By Sharada Saraf | SQ Online Editor | SQ Online (2017-2018)
They’re the teaching assistants who ensure that papers are graded and students understand challenging concepts. They’re the essential drivers behind the high impact research that the UC system produces. They’re the ones who demystified organic chemistry for you, helped you pipette for the first time, and responded to desperate emails when your professors didn’t. Working in virtually every classroom and laboratory, graduate students are what make research institutions like UC San Diego dynamic centers for scientific education and discovery. Therefore, it is difficult to come up with a justifiable reason as to why the Republican-led House passed a tax proposal a few weeks ago that, among other things, targets the tuition waivers that cover the cost of a graduate education.
How graduate school typically works is fairly straightforward: PhD students teach and conduct research in exchange for a taxable stipend: for students seeking a doctorate from the Division of Biological Sciences at UCSD, this stipend is around $33,000/year (the average salary in San Diego is almost double this amount: about $60,000/year). While the university still technically charges students tuition, this fee is either waived or covered by grant money.
Under the House tax proposal, this tuition waiver, which is the reason why many are able to pursue careers in academia in the first place, would become taxable income. At UCSD, where waived graduate education costs are around $40,000 annually, graduate students would be taxed as if they actually made that much money in addition to the $33,000 yearly stipend received from the university. (Hint: most don’t.)

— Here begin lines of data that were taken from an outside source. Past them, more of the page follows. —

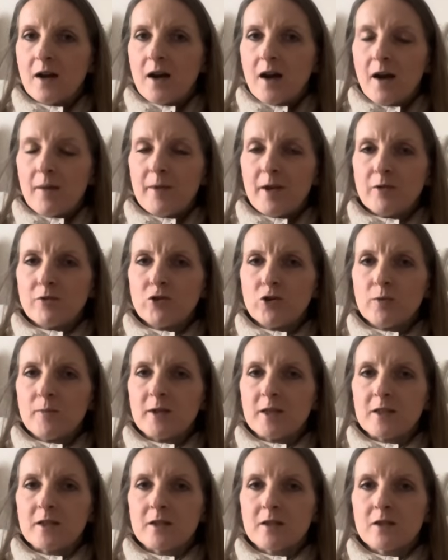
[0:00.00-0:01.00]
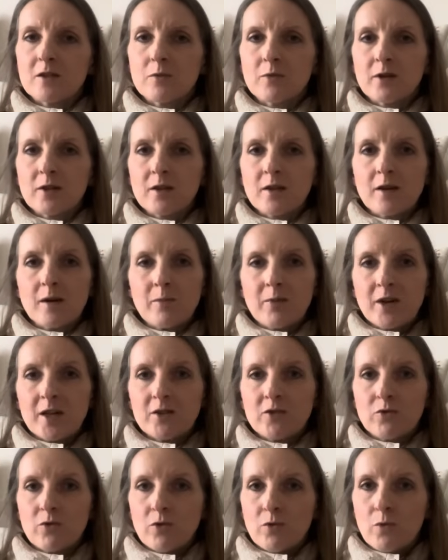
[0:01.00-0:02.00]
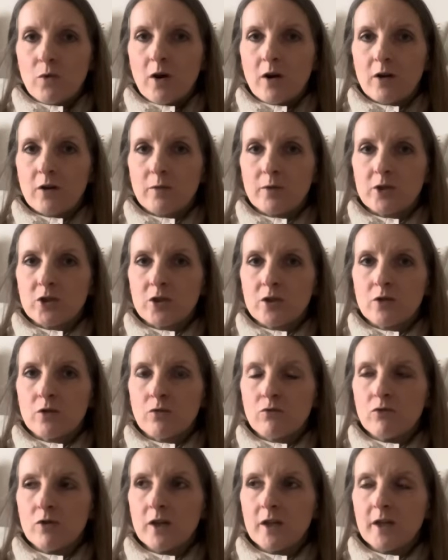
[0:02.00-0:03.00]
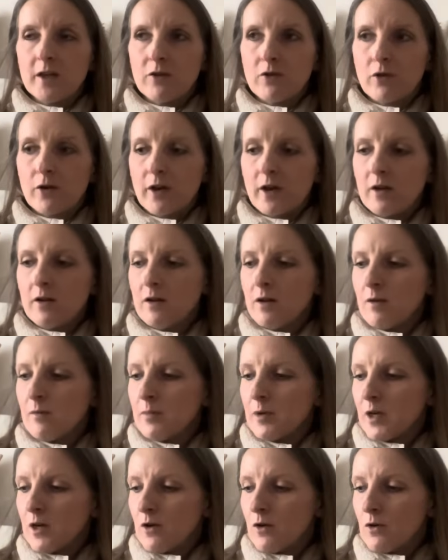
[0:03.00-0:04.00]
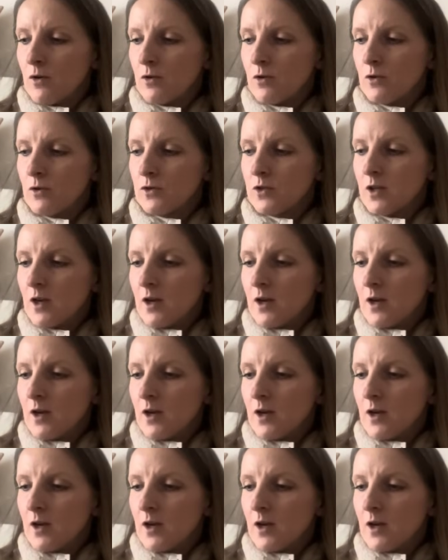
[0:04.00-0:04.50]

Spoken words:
I'm now dubious as to whether that bread's going to work, which is really annoying because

Graduate students, many of whom already work under economically difficult conditions, could see their taxes more than double under this version of the tax bill. Those who enter graduate school already burdened with debt from their undergraduate degree would certainly find it extremely difficult, if not impossible, to continue their education. The resulting financial burden can and will drive current and future grad students out of American research institutions, straining laboratories and classrooms and endangering the future of research.
PhD programs have traditionally been the financially accessible way to pursue a more advanced degree without having to shoulder the heavy costs that come with moving on to professional schools. Under this tax plan, undergraduate biology students hoping to take more specialized courses of study would face a significant financial burden whether they choose to apply to a health professional school or graduate school. A bachelor’s degree is already a major expense for many students; now, any degree past college could essentially bankrupt students.

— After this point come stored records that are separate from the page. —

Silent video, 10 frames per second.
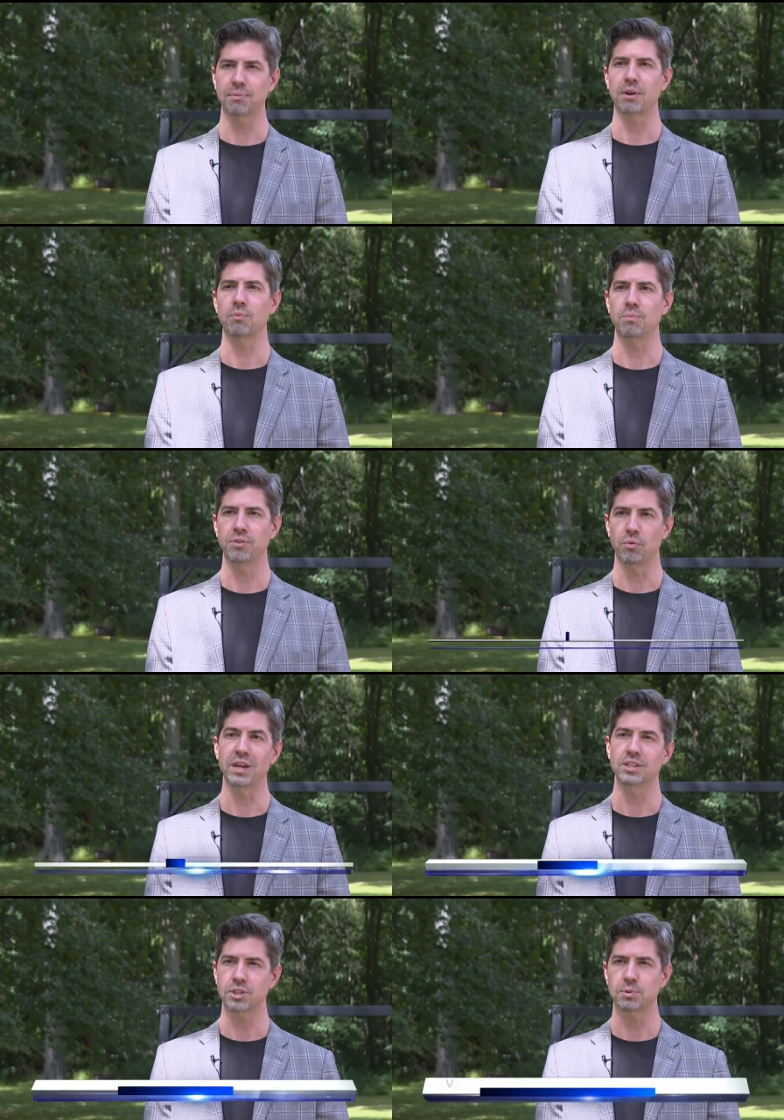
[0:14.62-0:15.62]
John
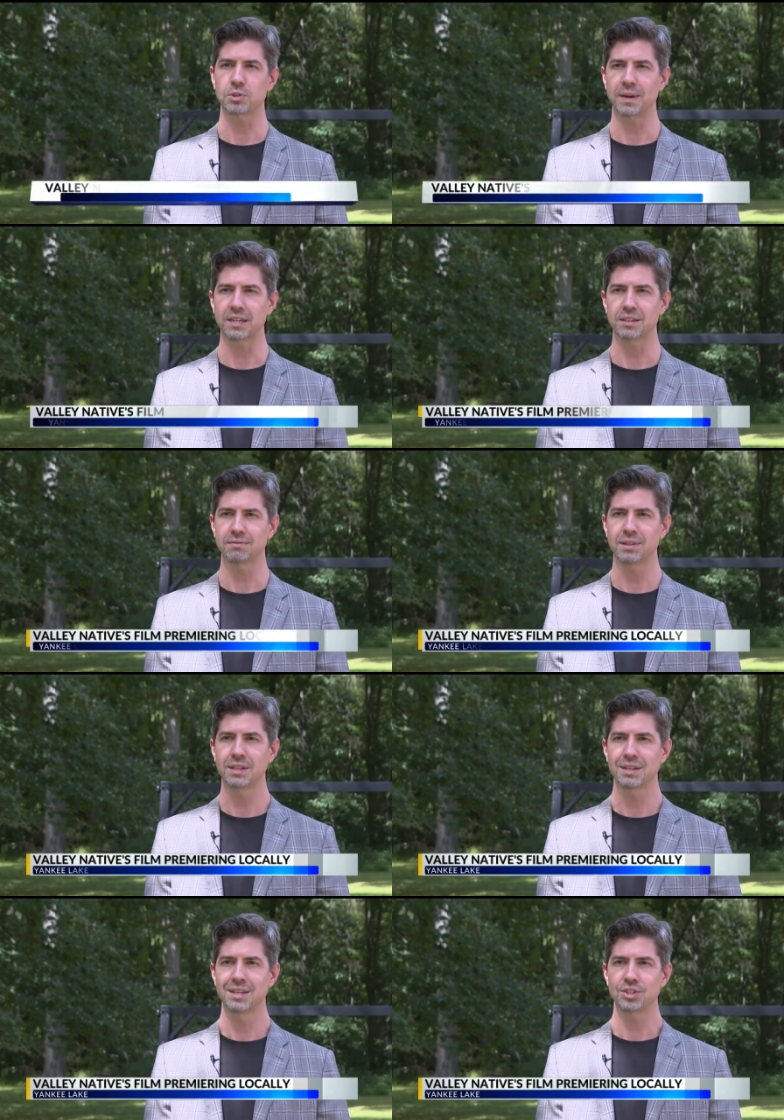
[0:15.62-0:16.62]
Jerko is from Yankee
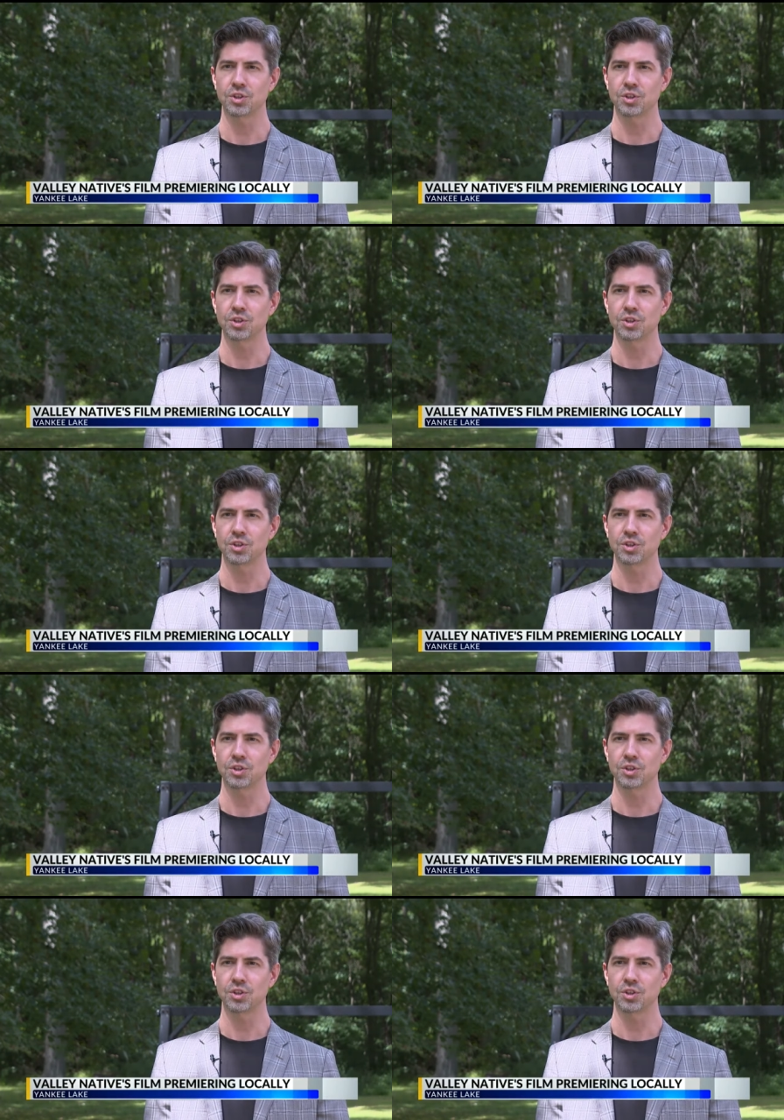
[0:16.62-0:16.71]
Lake,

While the recently-passed Senate version of the proposal doesn’t contain the same provisions targeting graduate students, the House and Senate versions of this piece of legislation must be compromised before the final version of the bill is sent to the Executive Office. Despite the dozens of nationwide walkouts and rallies, including a recent one at UCSD, it’s still unclear as to whether these provisions will be included in what President Trump signs into law. Even if they aren’t, it is disturbing to the graduate students that have to fear for the future of their academic careers in the first place, and upsetting to those hoping to earn PhDs in the future.
The fact that this type of an unprecedented tax hike on graduate students was passed in a legislative chamber at all speaks to a troubling trend of higher education being devalued in the United States. In May of this year, SQ Online published several pieces regarding the current administration’s desire to cut billions of dollars in research grant funding, and the resulting outcry from scientists and universities across the country. There are far-reaching consequences of not investing in the United States’ educational future, and making graduate education something attainable only by the wealthy shuts out those who are already underrepresented in the scientific community.
In a survey conducted by the University of California in 2016, over 40 percent of undergraduates planned to apply to graduate school following the attainment of a bachelor’s degree. If the tuition waivers becomes taxable, the many UC students who take out loans, are first-generation, and/or are financial aid recipients may reconsider their aspirations in favor of a more financially viable option.
For UCSD’s Division of Biological Sciences in particular, this type of fear and uncertainty jeopardizes the future of an institution whose graduate students ensure the tradition of faculty-student collaborative research. Life-saving work on diseases like cancer to viruses like Zika can be potentially slowed down significantly, and the scientific community suffers from the loss of those who have the capability to contribute significantly to research, but are unable to afford to attend the institutions producing that research.
The impact of this kind of tax policy cannot be overstated. Highly educated people dedicated to scientific advancement are vital to academic and research progress in this country; by creating an environment that is hostile to this sort of progress, this administration does a disservice to aspiring scientists and drives out those with promising research to countries who are more willing to support their endeavors. By removing tuition waivers that extend the possibility of excelling in a field to a diverse audience, this administration will be guilty of killing the academic careers of those committed to progress and innovation in the United States.